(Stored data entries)
[Start of Attachment]

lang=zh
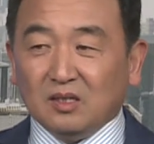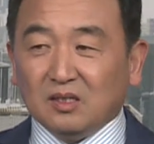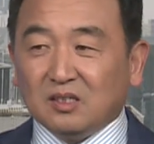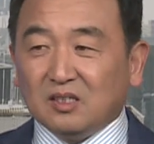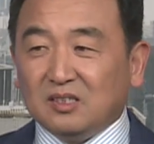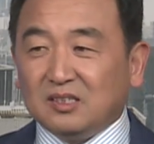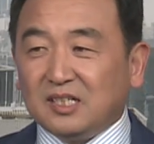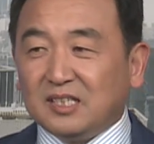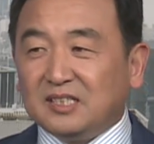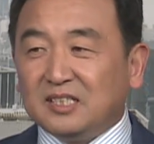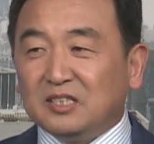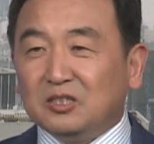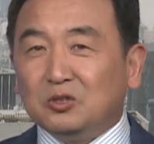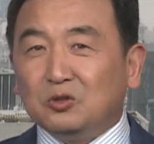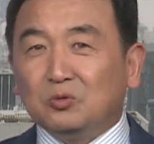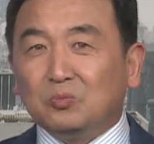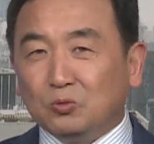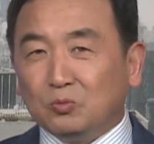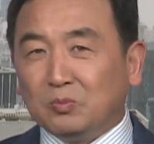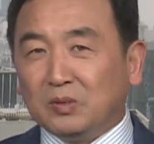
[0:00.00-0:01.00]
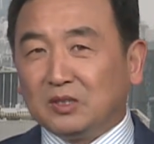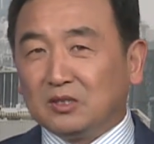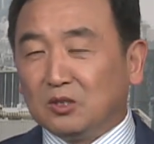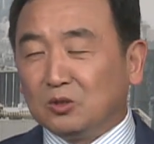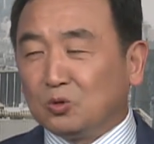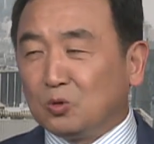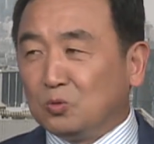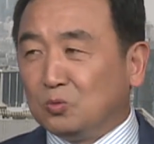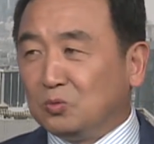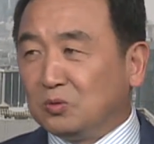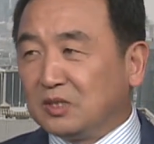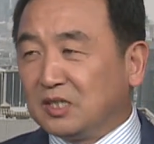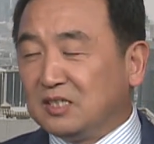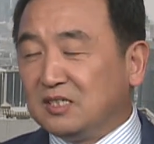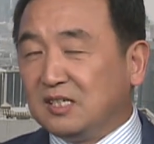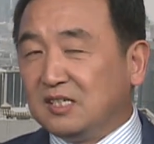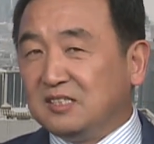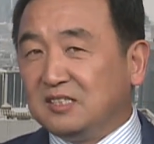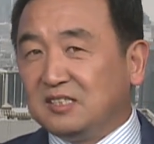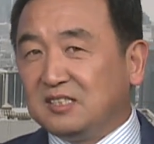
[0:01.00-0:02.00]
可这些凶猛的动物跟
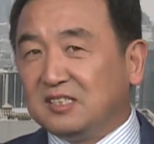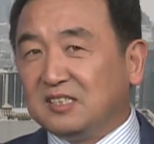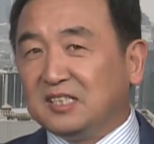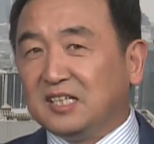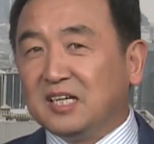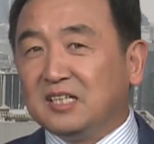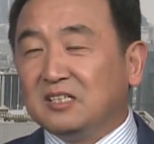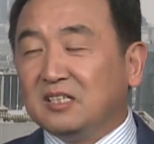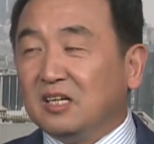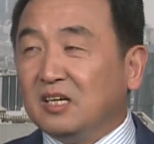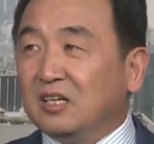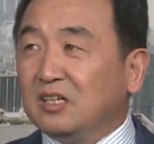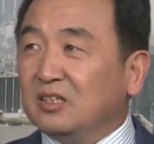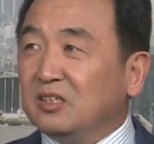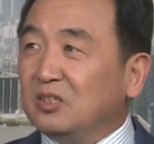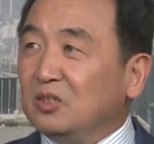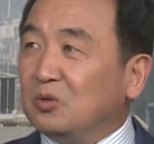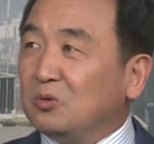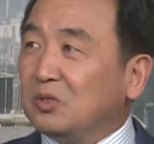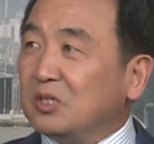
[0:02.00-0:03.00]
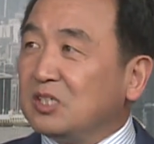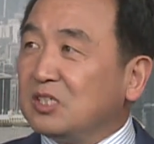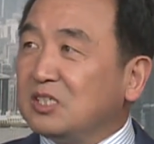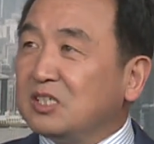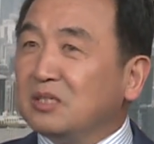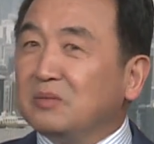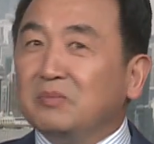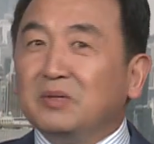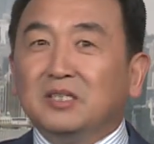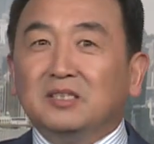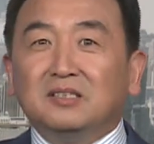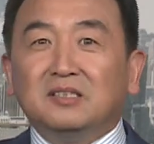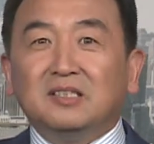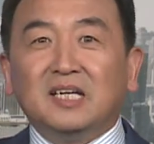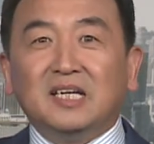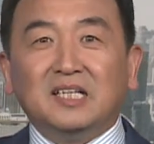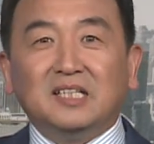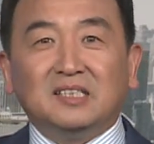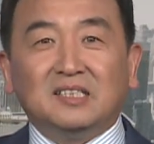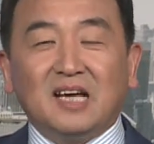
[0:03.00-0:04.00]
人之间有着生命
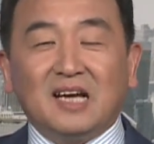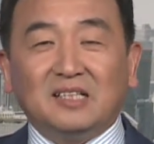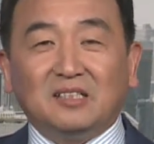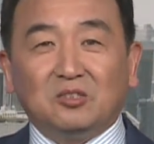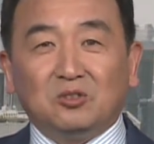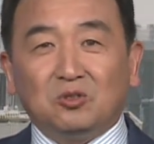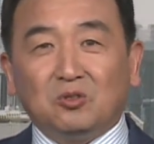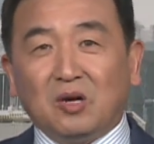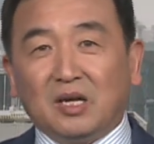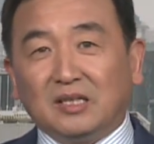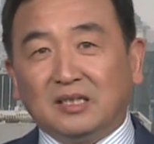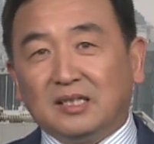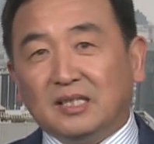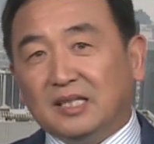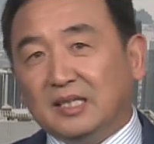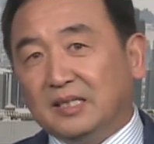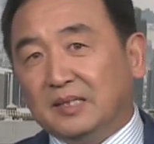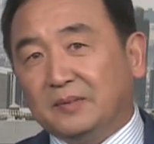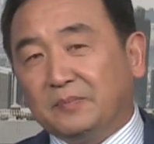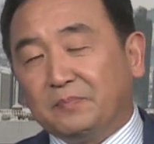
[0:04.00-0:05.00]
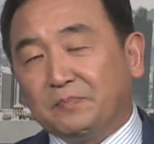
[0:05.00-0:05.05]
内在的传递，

[End of Attachment]

**Exercise prompt**
Exactly as they appear above, print all the lines, but not the pictures.

**Your response**
lang=zh
[0:00.00-0:01.00]
[0:01.00-0:02.00]
可这些凶猛的动物跟
[0:02.00-0:03.00]
[0:03.00-0:04.00]
人之间有着生命
[0:04.00-0:05.00]
[0:05.00-0:05.05]
内在的传递，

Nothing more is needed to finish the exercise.